We highly recommend that you install additional dependencies in an isolated python virtual environment (of your choosing). For Conda+pip users, you can create a new conda environment and then pip install dependencies with the following snippet:

ENV_NAME=contrastive-feature-loss
conda create --name $ENV_NAME python=3.8
conda activate $ENV_NAME
pip install -r requirements.txt

Alternatively, you can create a new Conda environment in one command using conda env create -f environment.yml, followed by conda activate contrastive-feature-loss to activate the environment.

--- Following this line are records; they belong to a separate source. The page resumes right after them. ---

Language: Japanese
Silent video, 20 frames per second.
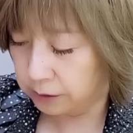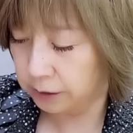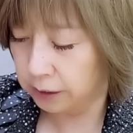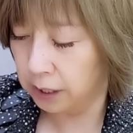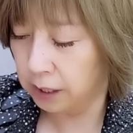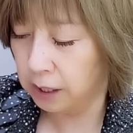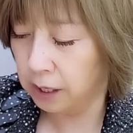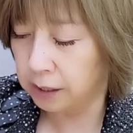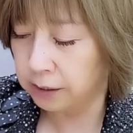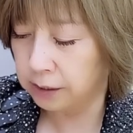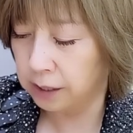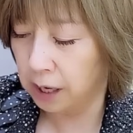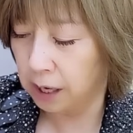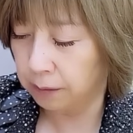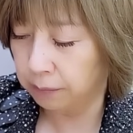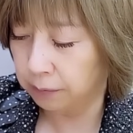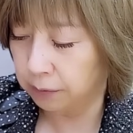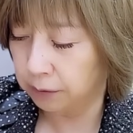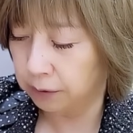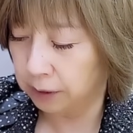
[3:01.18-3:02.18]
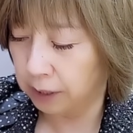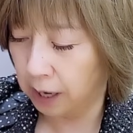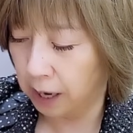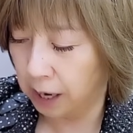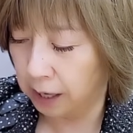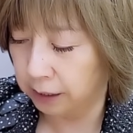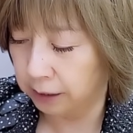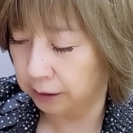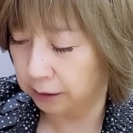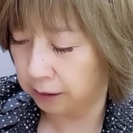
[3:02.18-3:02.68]
きな成分が
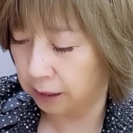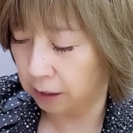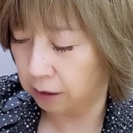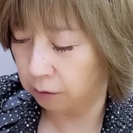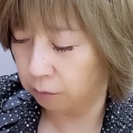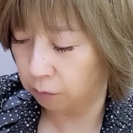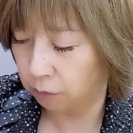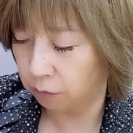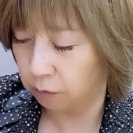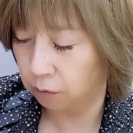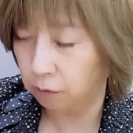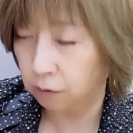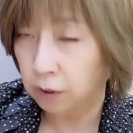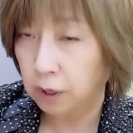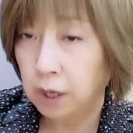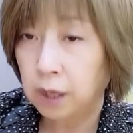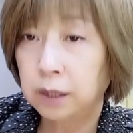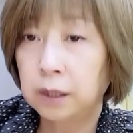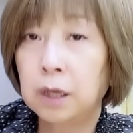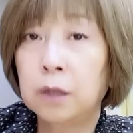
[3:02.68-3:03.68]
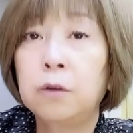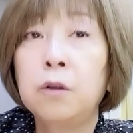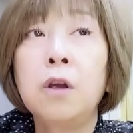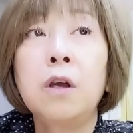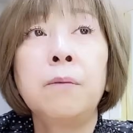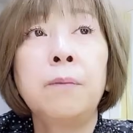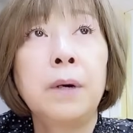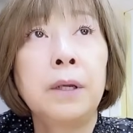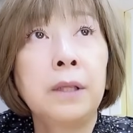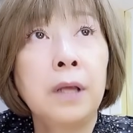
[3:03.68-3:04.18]
入っているもの、例
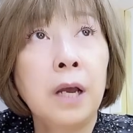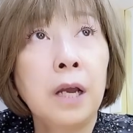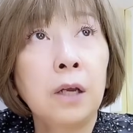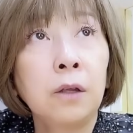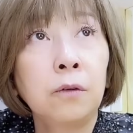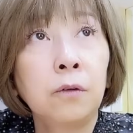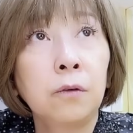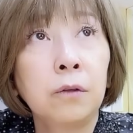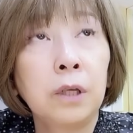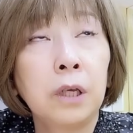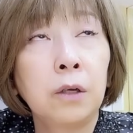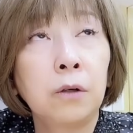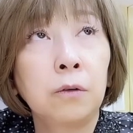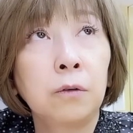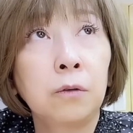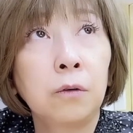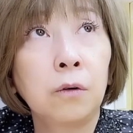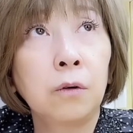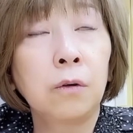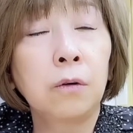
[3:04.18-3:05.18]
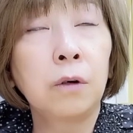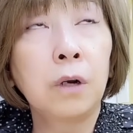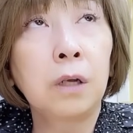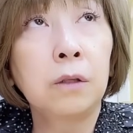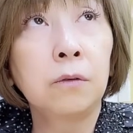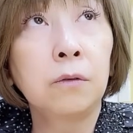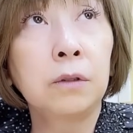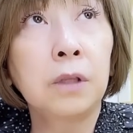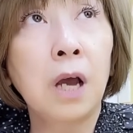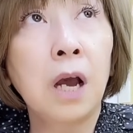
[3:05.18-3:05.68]
えばダイエットで言うと、
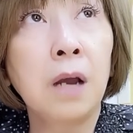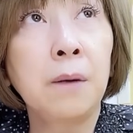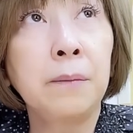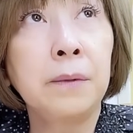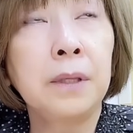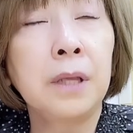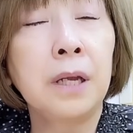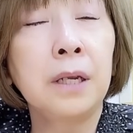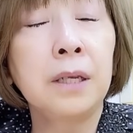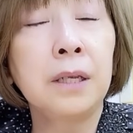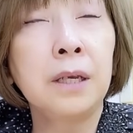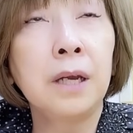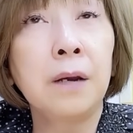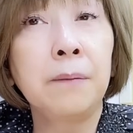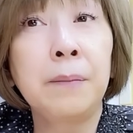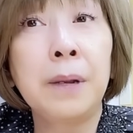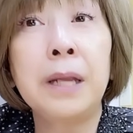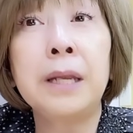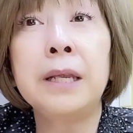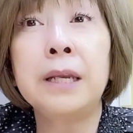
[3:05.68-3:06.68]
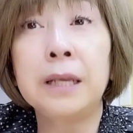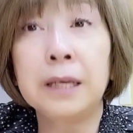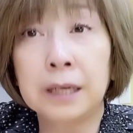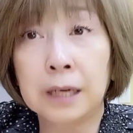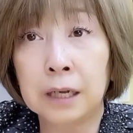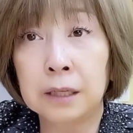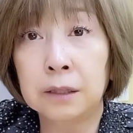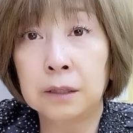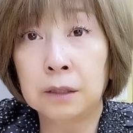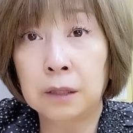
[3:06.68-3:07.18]

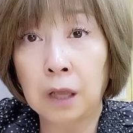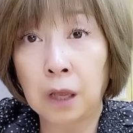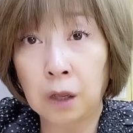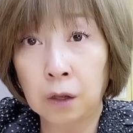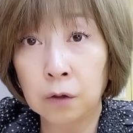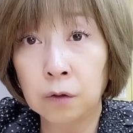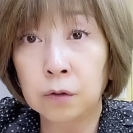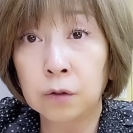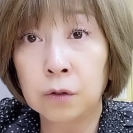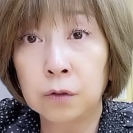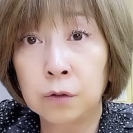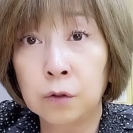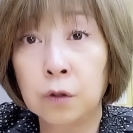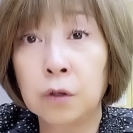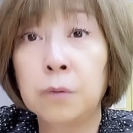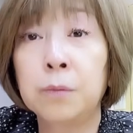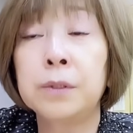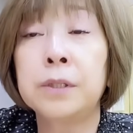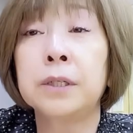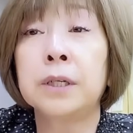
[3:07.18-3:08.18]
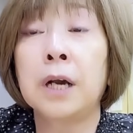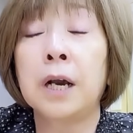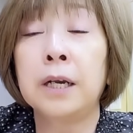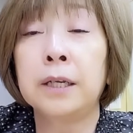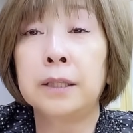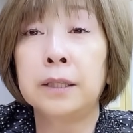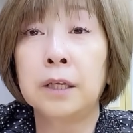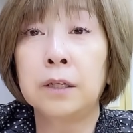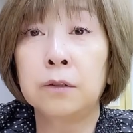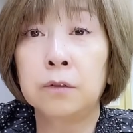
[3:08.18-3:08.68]
ターミナリアベリリカっていう植物が入っ
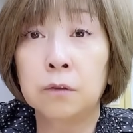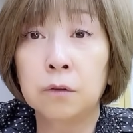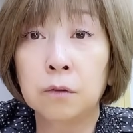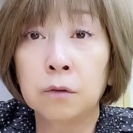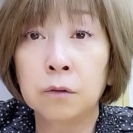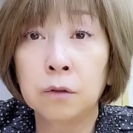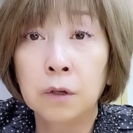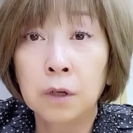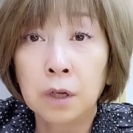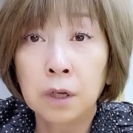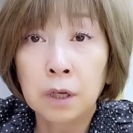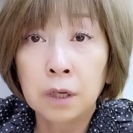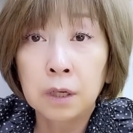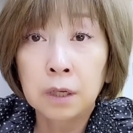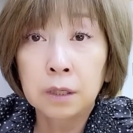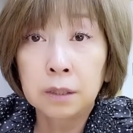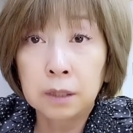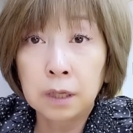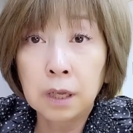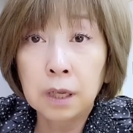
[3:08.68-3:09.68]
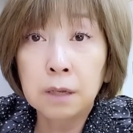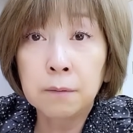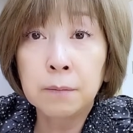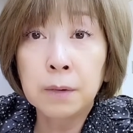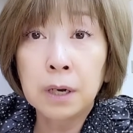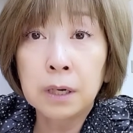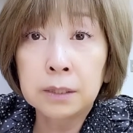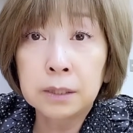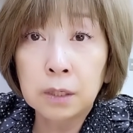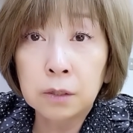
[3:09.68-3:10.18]
てるのを、ね、
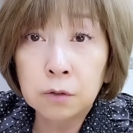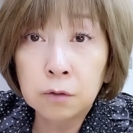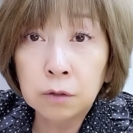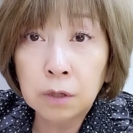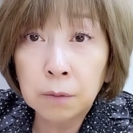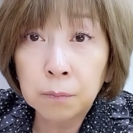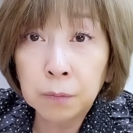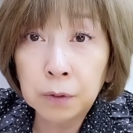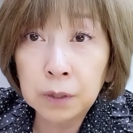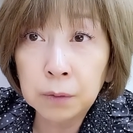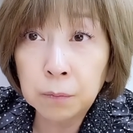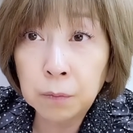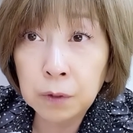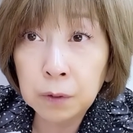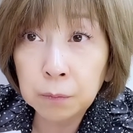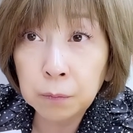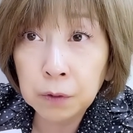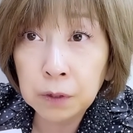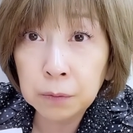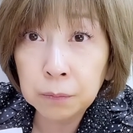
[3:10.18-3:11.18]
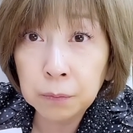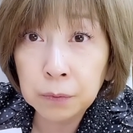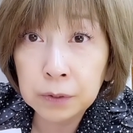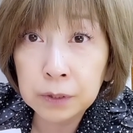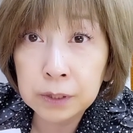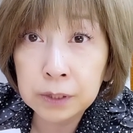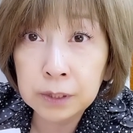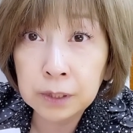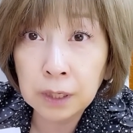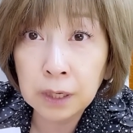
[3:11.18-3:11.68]
今、社長がポリポリ
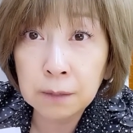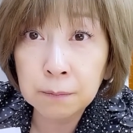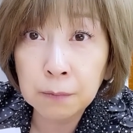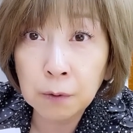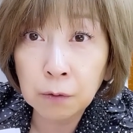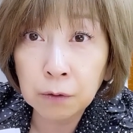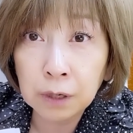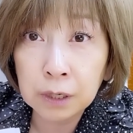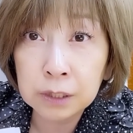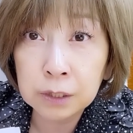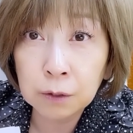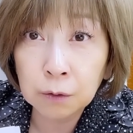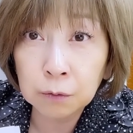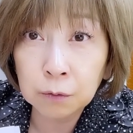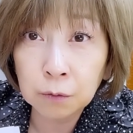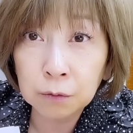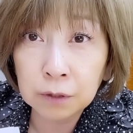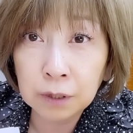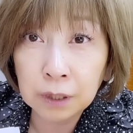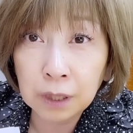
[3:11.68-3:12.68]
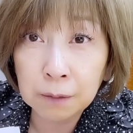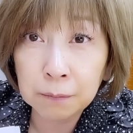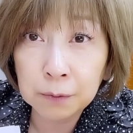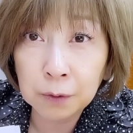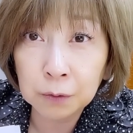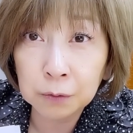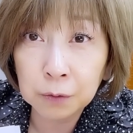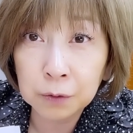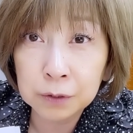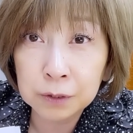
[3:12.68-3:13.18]
して、今、お菓子を取って食べ
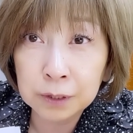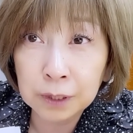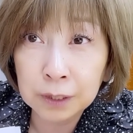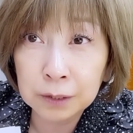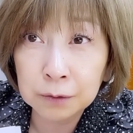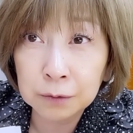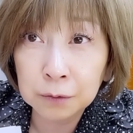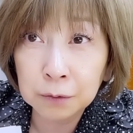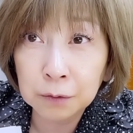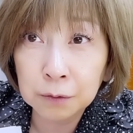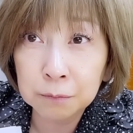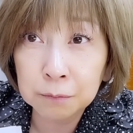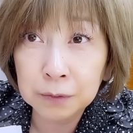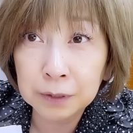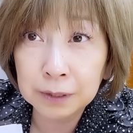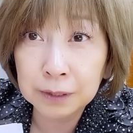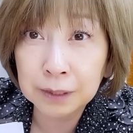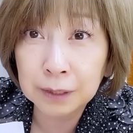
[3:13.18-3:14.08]
ようとしているのを、ね、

This code also requires the Synchronized-BatchNorm-PyTorch rep.

cd models/networks/
git clone https://github.com/vacancy/Synchronized-BatchNorm-PyTorch
cp -rf Synchronized-BatchNorm-PyTorch/sync_batchnorm .
cd ../../

Dataset Preparation

For COCO-Stuff, Cityscapes or ADE20K, the datasets must be downloaded beforehand. Please download them on the respective webpages. In the case of COCO-stuff, we put a few sample images in this code repo.

Preparing COCO-Stuff Dataset. The dataset can be downloaded here. In particular, you will need to download train2017.zip, val2017.zip, stuffthingmaps_trainval2017.zip, and annotations_trainval2017.zip. The images, labels, and instance maps should be arranged in the same directory structure as in datasets/coco_stuff/. In particular, we used an instance map that combines both the boundaries of "things instance map" and "stuff label map". To do this, we used a simple script datasets/coco_generate_instance_map.py. Please install pycocotools using pip install pycocotools and refer to the script to generate instance maps.

Preparing ADE20K Dataset. The dataset can be downloaded here, which is from MIT Scene Parsing BenchMark. After unzipping the datgaset, put the jpg image files ADEChallengeData2016/images/ and png label files ADEChallengeData2016/annotatoins/ in the same directory.

There are different modes to load images by specifying --preprocess_mode along with --load_size. --crop_size. There are options such as resize_and_crop, which resizes the images into square images of side length load_size and randomly crops to crop_size. scale_shortside_and_crop scales the image to have a short side of length load_size and crops to crop_size x crop_size square. To see all modes, please use python train.py --help and take a look at data/base_dataset.py. By default at the training phase, the images are randomly flipped horizontally. To prevent this use --no_flip.

Training Models

Models can be trained with the following steps.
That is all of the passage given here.